Apricus is a Latin word meaning "a sunny place." Each zone in the city contains a unique feature --for example, in the residential area, each block includes a pond and a park area. Apricus maintains a self-sufficient system in its power, water, and waste management. The city's high tech industries include Mars research, medical and science centers, and Hovercraft wind technology. A recent development in transportation is the Laser Line, a high-speed light rail system. Apricus has several farms, surrounded by green space. One of the crops grown is alfalfa, which is processed and used as biodiesel fuel.
Winning teams from 27 regional competitions held in January participated in the not-for-profit competition that took place Feb. 19 and 20 at the Hyatt Regency Capitol Hill in Washington. More than 30,000 middle school students from 950 schools participated nationwide.
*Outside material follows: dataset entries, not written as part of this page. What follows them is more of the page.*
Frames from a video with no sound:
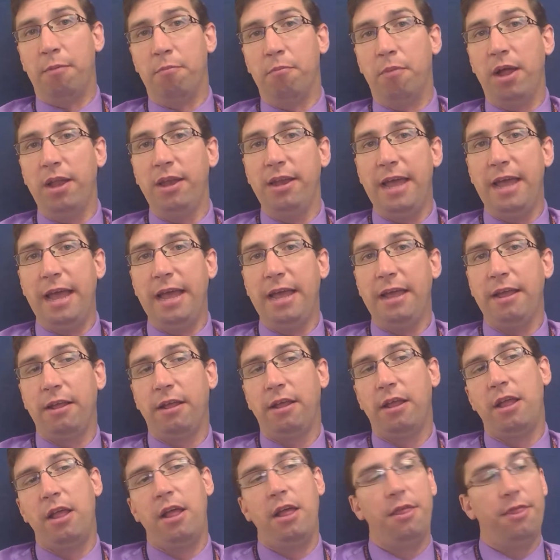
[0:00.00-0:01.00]
a Monday,
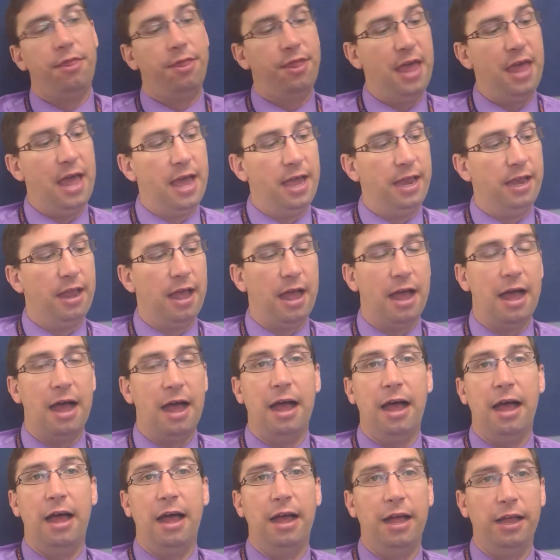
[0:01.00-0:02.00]
then
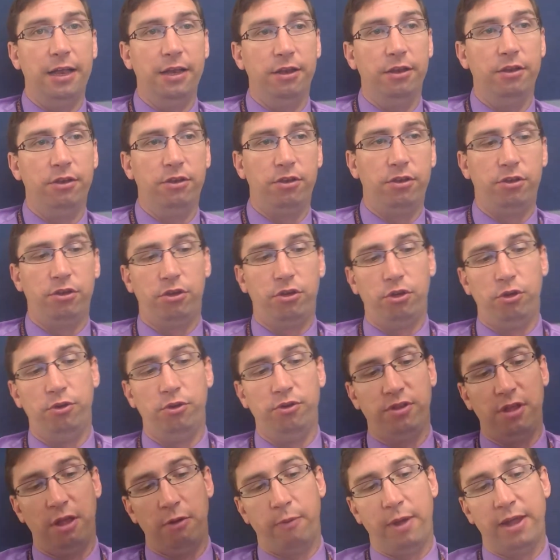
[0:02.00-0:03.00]
on
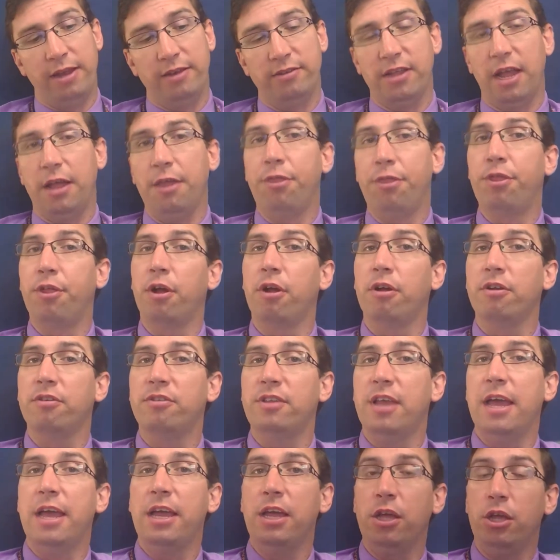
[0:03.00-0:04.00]
Tuesday, Wednesday,
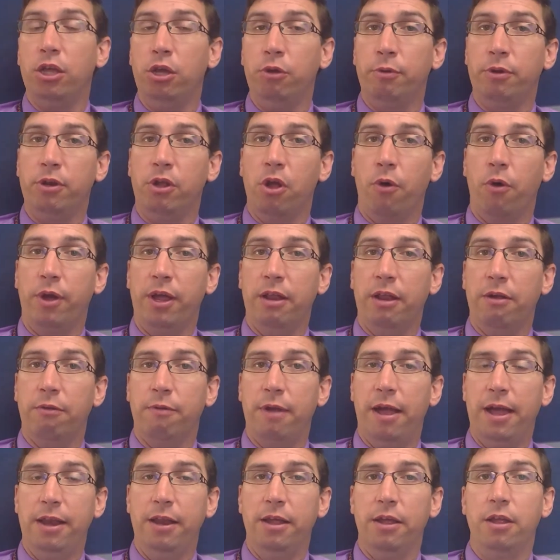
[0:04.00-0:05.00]
Thursday, you would go get it
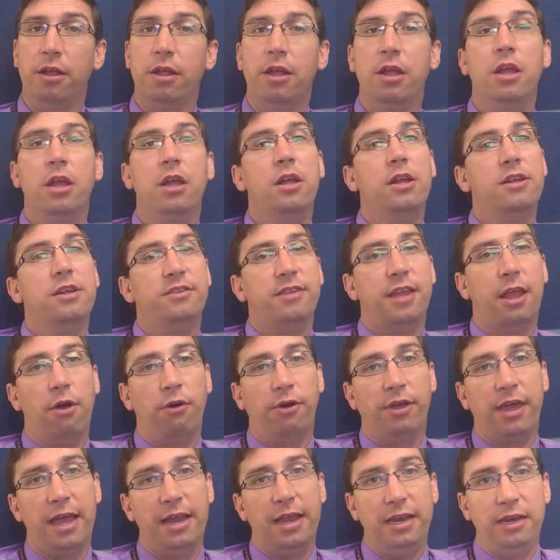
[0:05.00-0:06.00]
read. Say,
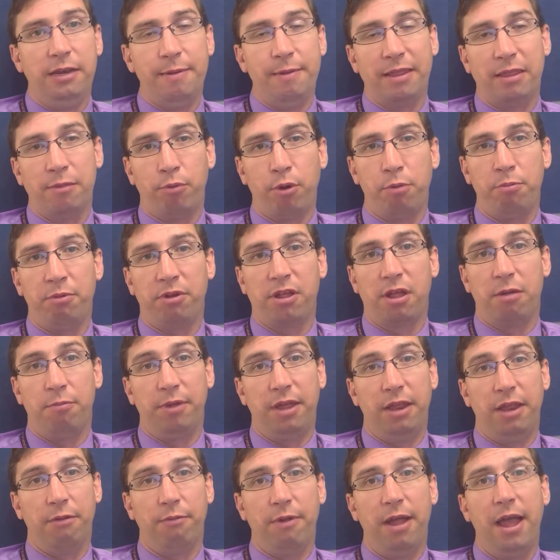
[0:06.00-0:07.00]
okay, I need to make the appointment to come
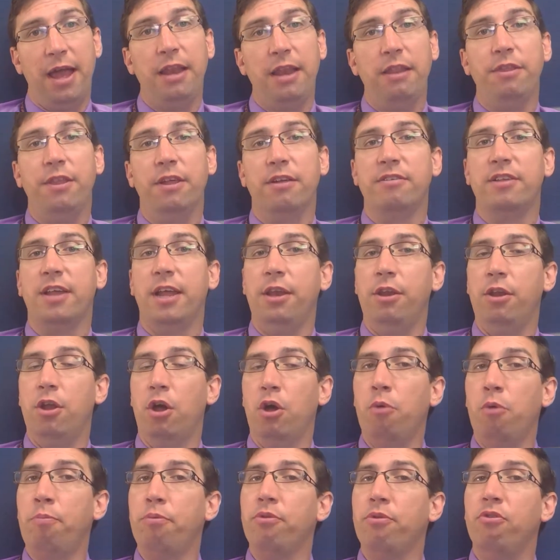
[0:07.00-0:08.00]
get it read. They'll say,
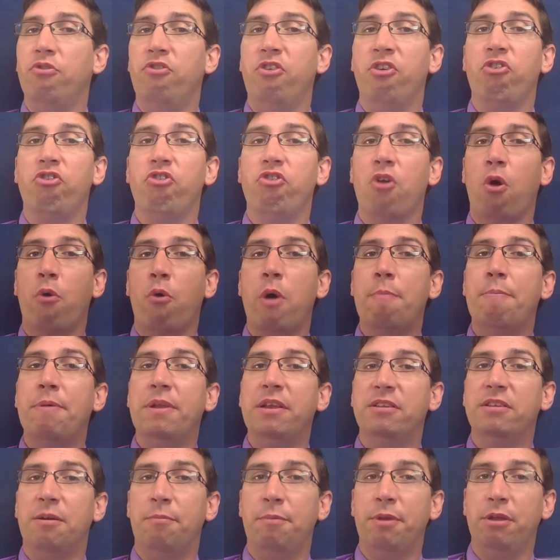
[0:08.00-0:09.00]
nope, just show up
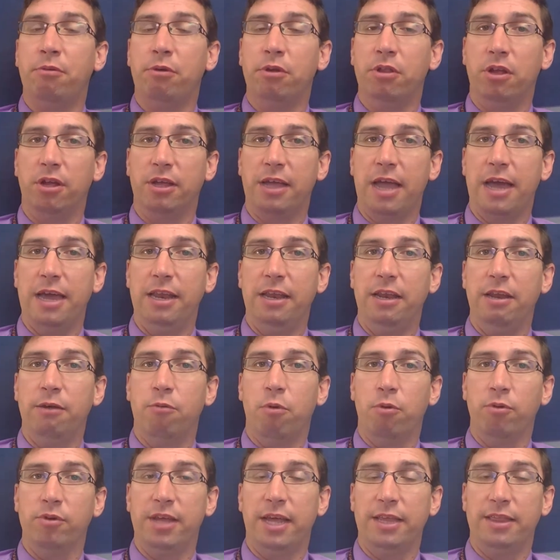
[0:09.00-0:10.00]
and somebody will look at it. It
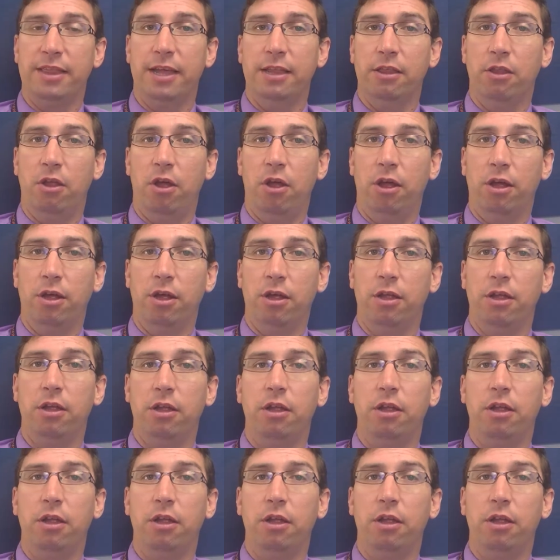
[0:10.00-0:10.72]
won't take that long.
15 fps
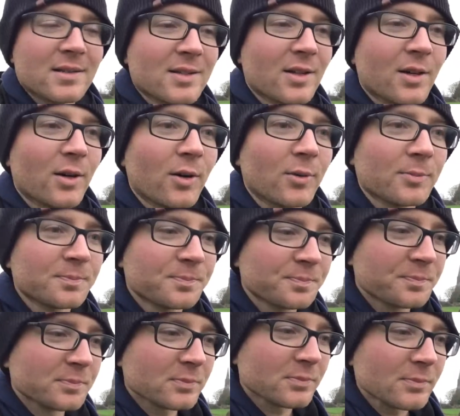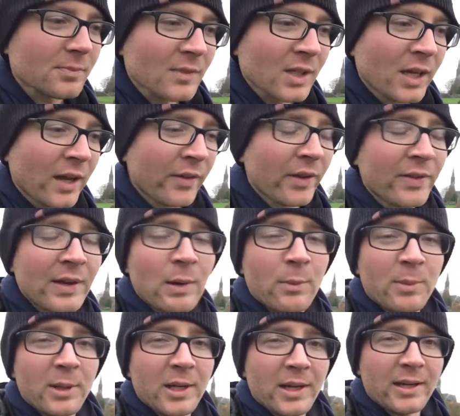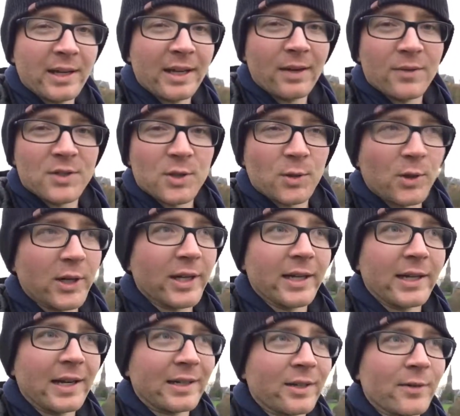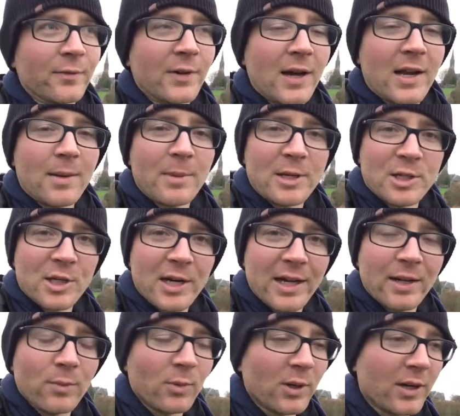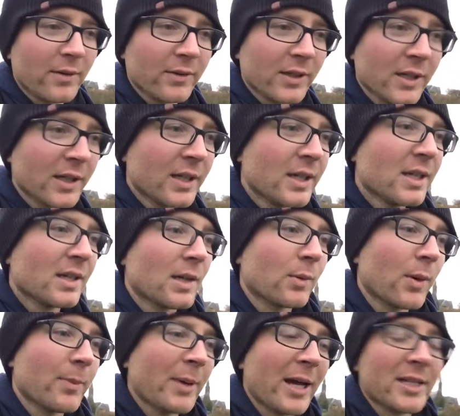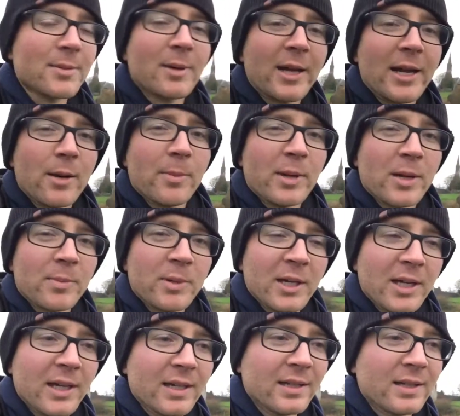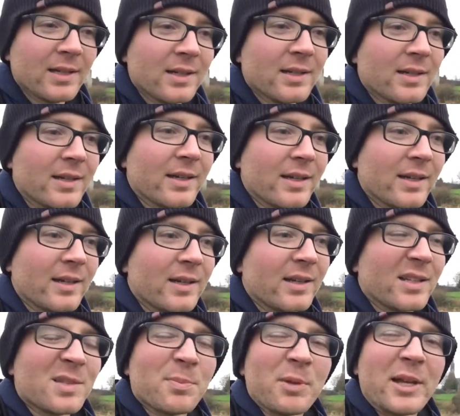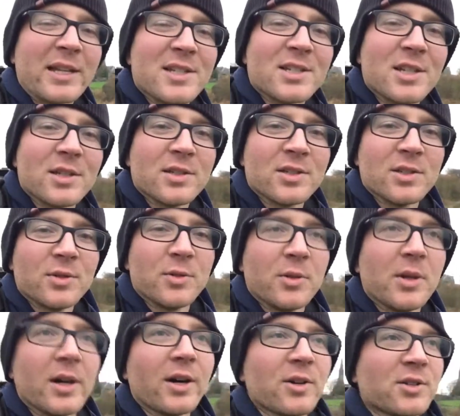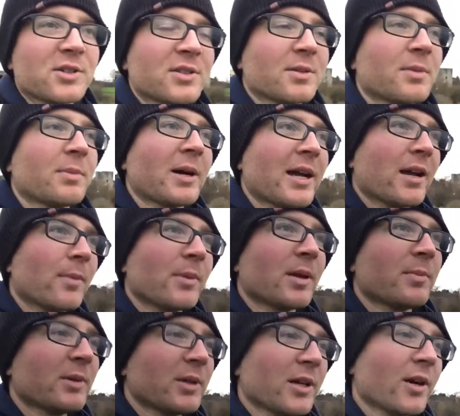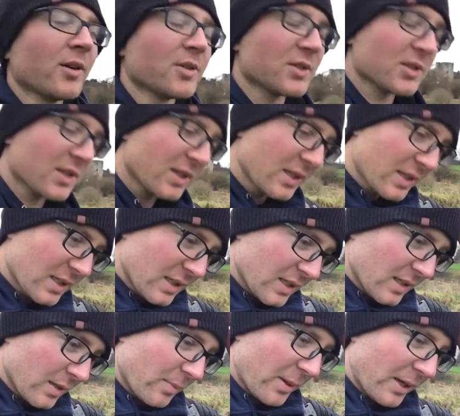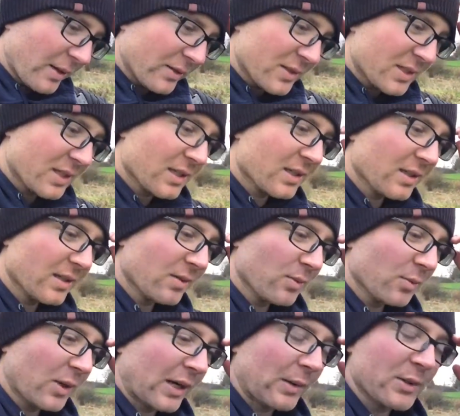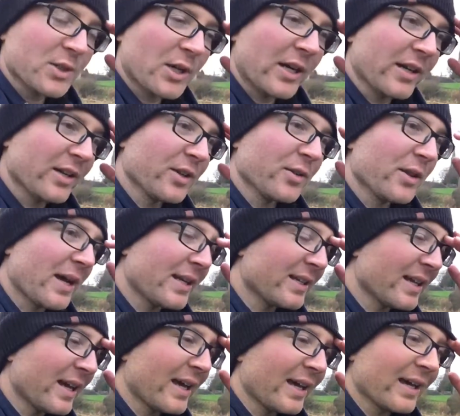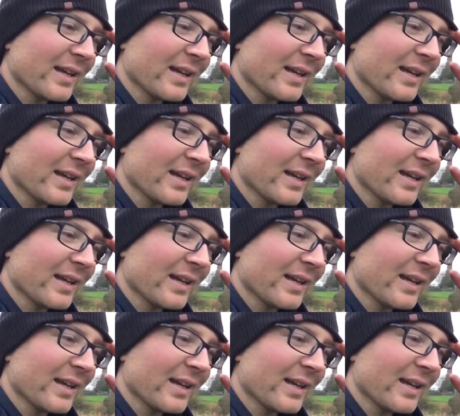So I thought that would be it. End of story. I couldn't find him. I tried, whatever. I went back to my Airbnb and explained to the host, my Airbnb host, about what I was trying to do that day.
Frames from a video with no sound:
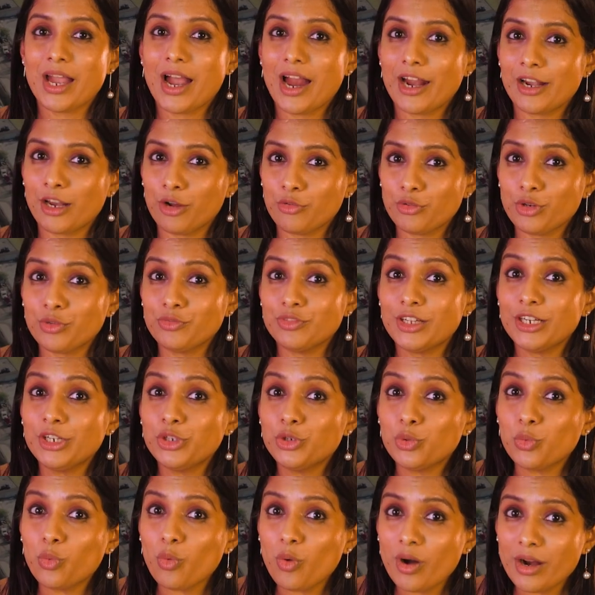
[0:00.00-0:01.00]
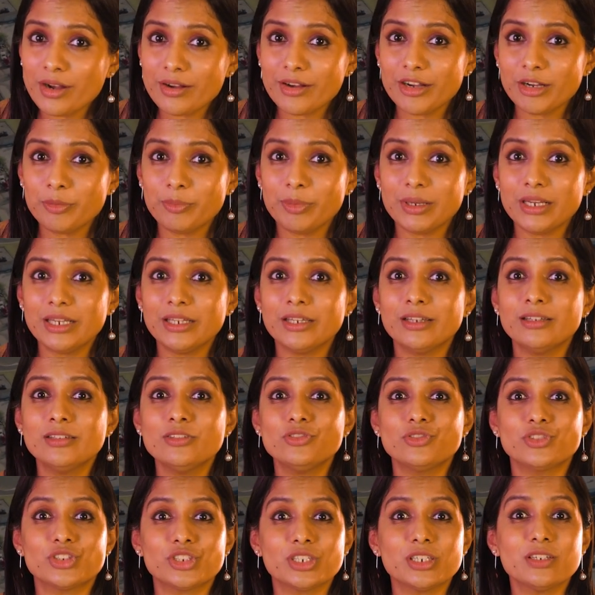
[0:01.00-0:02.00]
And out of that, $200
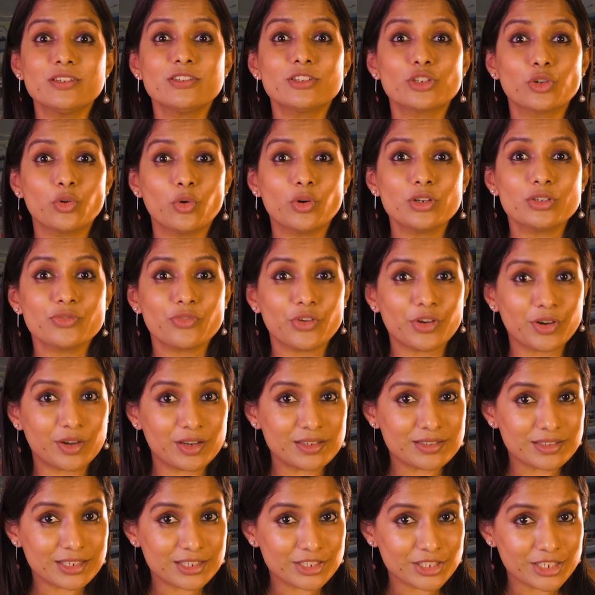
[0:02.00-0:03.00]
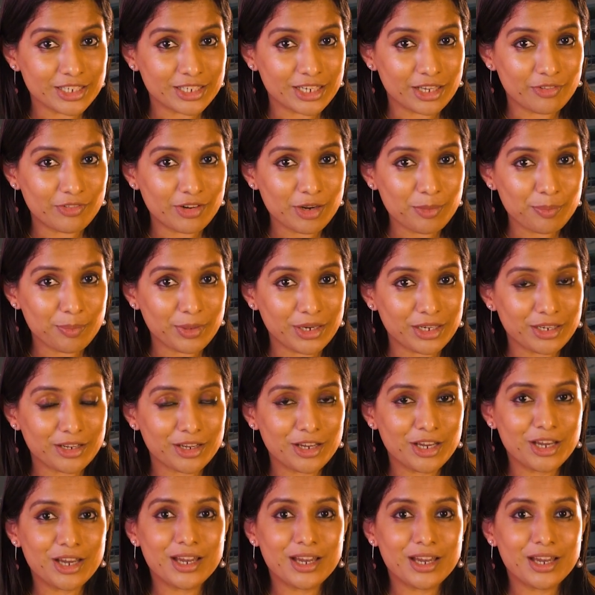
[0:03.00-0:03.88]
billion just goes for research and development.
The competition asks students to create --first on computer and then in large 3-D scale models --their visions of the city of tomorrow. Students work with engineer mentors who help guide the youngsters through the rigors of building a functioning city. Using SimCity 3000(TM) --donated by Maxis, a software firm in Walnut Creek, CA--the students fabricate a metropolis from the ground up, balance a city budget and deal with intractable social issues such as pollution and unemployment, solving intricate problems of math, science, and technology along the way. Then they present and defend their city to engineer judges at the competition, write an essay about research, exploration, generation, and conservation of energy and an abstract describing their city and its services.
Special awards sponsored by various engineering societies, corporations and organizations included: Best Design for a Sustainable Community (American Society of Civil Engineers): Indian River Middle School in Chesapeake, VA; Most Innovative Design of Infrastructure Systems (American Society of Civil Engineers); Best Indoor Environment (American Society of Heating, Refrigerating and Air Conditioning Engineers); Pine Middle School in Reno, NV; Best Futuristic City (American Society of Mechanical Engineers International); Lewiston- Porter Middle School in Youngstown, NY; Best Energy Efficient City: (Association of Energy Engineers) -Algonquin Middle School in Averill Park, NY; Best Use of Automation and Control in City Systems and Services (The Instrumentation, Systems, and Automation Society): St. John Lutheran School in Rochester, MI; Excellence in Systems Integration (Institute of Industrial Engineers): Taft Middle School in Cedar Rapids, IA.
The Future City Competition is sponsored by National Engineers Week, founded in 1951 by the National Society ofProfessional Engineers to increase public awareness and appreciation of the engineering profession and of technology. Co-chairs for 2002 are the American Society of Civil Engineers and DuPont.